▸ Supplied material
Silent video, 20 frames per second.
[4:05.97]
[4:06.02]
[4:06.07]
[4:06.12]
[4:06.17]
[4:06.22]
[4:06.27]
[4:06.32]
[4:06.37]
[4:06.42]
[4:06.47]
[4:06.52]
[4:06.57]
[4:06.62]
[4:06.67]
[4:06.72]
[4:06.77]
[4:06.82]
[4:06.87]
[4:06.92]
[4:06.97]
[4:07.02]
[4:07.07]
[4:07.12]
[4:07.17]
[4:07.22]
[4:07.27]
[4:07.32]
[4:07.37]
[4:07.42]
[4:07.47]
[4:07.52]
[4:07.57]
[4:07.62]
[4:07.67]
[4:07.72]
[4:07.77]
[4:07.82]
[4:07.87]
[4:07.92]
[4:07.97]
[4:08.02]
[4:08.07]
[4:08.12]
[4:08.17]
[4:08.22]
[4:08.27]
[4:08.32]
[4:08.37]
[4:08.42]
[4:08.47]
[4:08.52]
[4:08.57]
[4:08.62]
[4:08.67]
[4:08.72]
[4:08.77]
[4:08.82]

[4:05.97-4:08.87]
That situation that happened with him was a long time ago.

▸ Your assignment
When you reply, retype each line exactly as it appears above.

▸ Answer to the exercise
Silent video, 20 frames per second.
[4:05.97]
[4:06.02]
[4:06.07]
[4:06.12]
[4:06.17]
[4:06.22]
[4:06.27]
[4:06.32]
[4:06.37]
[4:06.42]
[4:06.47]
[4:06.52]
[4:06.57]
[4:06.62]
[4:06.67]
[4:06.72]
[4:06.77]
[4:06.82]
[4:06.87]
[4:06.92]
[4:06.97]
[4:07.02]
[4:07.07]
[4:07.12]
[4:07.17]
[4:07.22]
[4:07.27]
[4:07.32]
[4:07.37]
[4:07.42]
[4:07.47]
[4:07.52]
[4:07.57]
[4:07.62]
[4:07.67]
[4:07.72]
[4:07.77]
[4:07.82]
[4:07.87]
[4:07.92]
[4:07.97]
[4:08.02]
[4:08.07]
[4:08.12]
[4:08.17]
[4:08.22]
[4:08.27]
[4:08.32]
[4:08.37]
[4:08.42]
[4:08.47]
[4:08.52]
[4:08.57]
[4:08.62]
[4:08.67]
[4:08.72]
[4:08.77]
[4:08.82]

[4:05.97-4:08.87]
That situation that happened with him was a long time ago.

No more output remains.